The "birth home," maintained with the look of the plain boards John Adams's father used to build it, is where John Adams was born and lived for some time. No photos of the interior are permitted, but inside, it's roomier and brighter than it seems like it will be. The light-colored walls and sparse furnishings contribute to a balanced sense of space and allow the visitors' imaginations to soar. Inside, where no photos were allowed, it was easy to picture studying law books or writing correspondence.

A second birth home at the same site is where John Quincy Adams was born.

Farther out, the "Old House at Peace field," which the Adamses purchased after their time abroad while John was an ambassador. Abigail is said to have thought the house was too small and dark after the grand European mansions and had extensive renovations done. Both John and Abigail died here. The Adams family lived here for four generations, until the mid-twentieth century.

This tree was already in the garden when the Adamses moved here, and each generation enjoyed strolling under its shade. Note the support the park service has added for the long limb at right.

Under all the ivy is the Stone Library, which holds a breathtaking array of books from the family's personal collection and writings. Each generation produced its own scholar/writer. Before he was president, John Quincy was a lawyer who defended the slaves in the Amistad case. His wife, Louisa Catherine, was so learned and sophisticated that she was able to masquerade as Napoleon's sister and get her family out of France to safety.

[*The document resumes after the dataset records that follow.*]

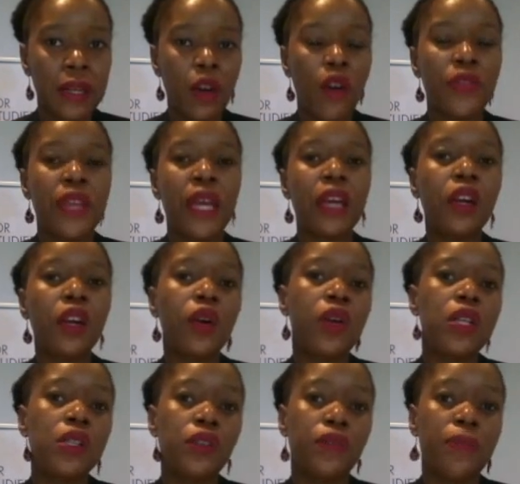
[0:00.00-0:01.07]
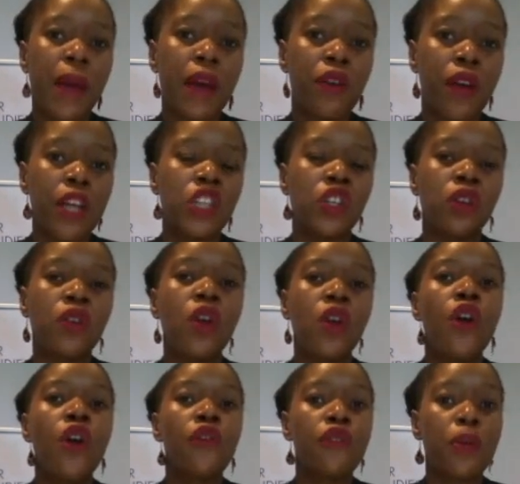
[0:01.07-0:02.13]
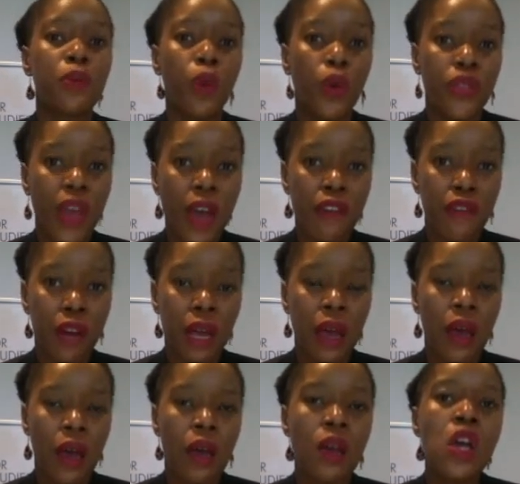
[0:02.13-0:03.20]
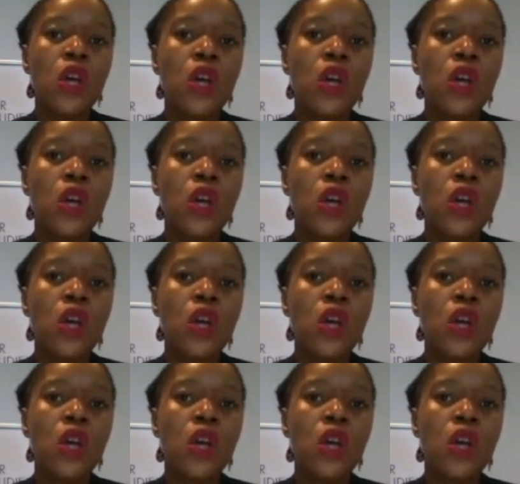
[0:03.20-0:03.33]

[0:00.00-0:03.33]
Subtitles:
on the increase of migration from North Africa.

The Stone Library features a weathervane salvaged from a 1666 church.
Charles Francis Adams was ambassador to Great Britain during the Civil War, helping the Union win. Charles Francis Adams Jr. became lieutenant colonel of the Fifth Massachusetts Cavalry, an African American regiment during the Civil War. Following in the footsteps of his grandfather and great-grandfather, he wrote moving letters home. Finally, Brooks Adams was a great historian of his distinguished family. The most intense user of the Stone Library, he played a large role in establishing these homes as historic sites.

All the Adamses valued the written word not per se, but for the way it could make the world, and specifically the United States, a better place. They are some of the most inspiring writers in the history of New England.